Go through the listing that follows and write it out exactly. Drop the pictures.
== Extracted entries
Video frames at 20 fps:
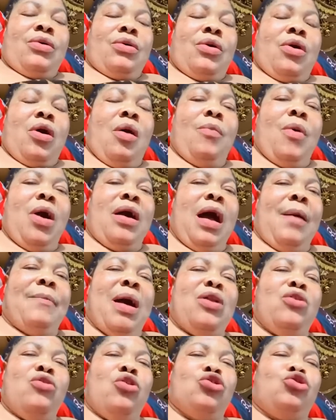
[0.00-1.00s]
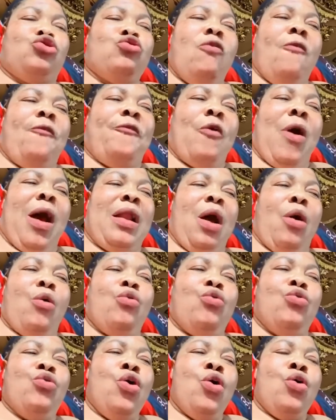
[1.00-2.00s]
O bagabano two for an
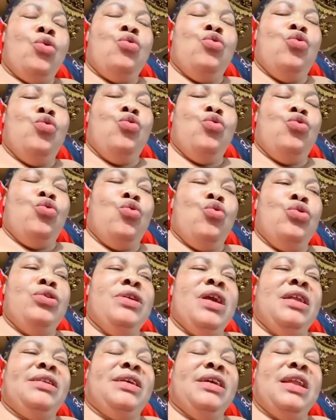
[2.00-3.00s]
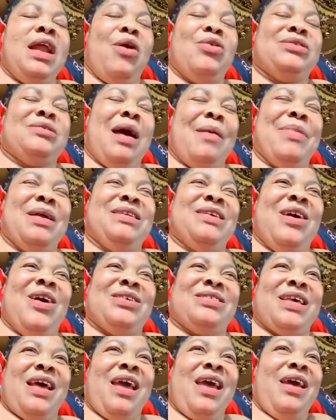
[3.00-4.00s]
hour, unya dinner, Zabajan, I
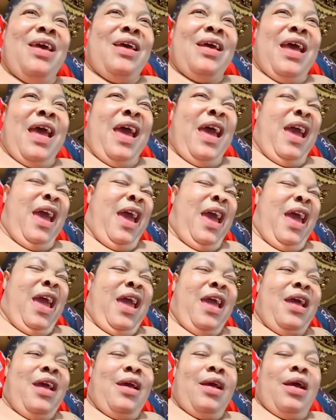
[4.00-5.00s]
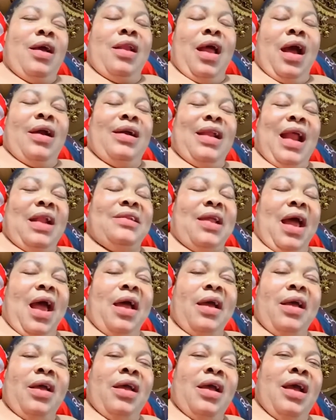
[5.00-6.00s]
say, eh, and Agradaa,
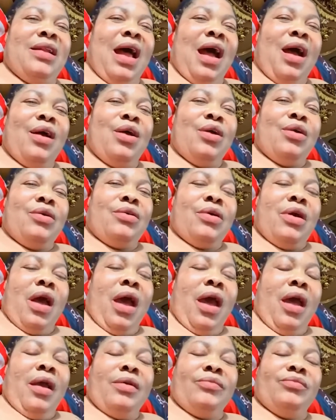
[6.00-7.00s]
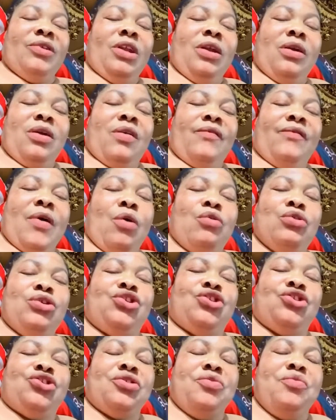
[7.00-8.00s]
and a. Hey, for
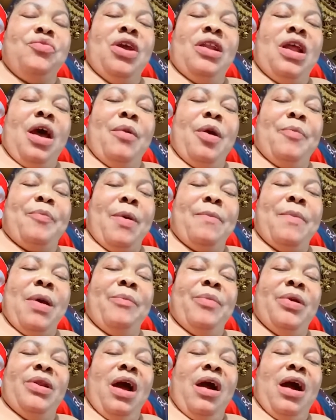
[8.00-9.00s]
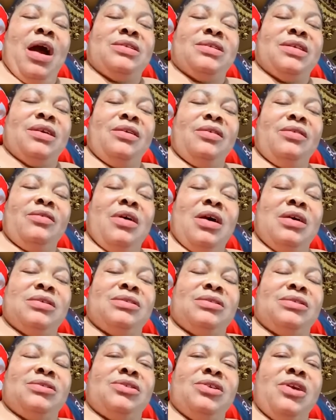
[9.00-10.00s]
Jimmy and I'm in Pebby Nazi. I
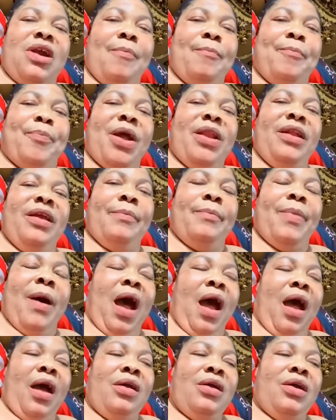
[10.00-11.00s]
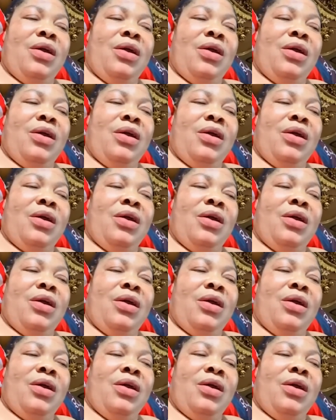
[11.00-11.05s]
see I'm penny bar.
====
Output of the task >>
Video frames at 20 fps:
[0.00-1.00s]
[1.00-2.00s]
O bagabano two for an
[2.00-3.00s]
[3.00-4.00s]
hour, unya dinner, Zabajan, I
[4.00-5.00s]
[5.00-6.00s]
say, eh, and Agradaa,
[6.00-7.00s]
[7.00-8.00s]
and a. Hey, for
[8.00-9.00s]
[9.00-10.00s]
Jimmy and I'm in Pebby Nazi. I
[10.00-11.00s]
[11.00-11.05s]
see I'm penny bar.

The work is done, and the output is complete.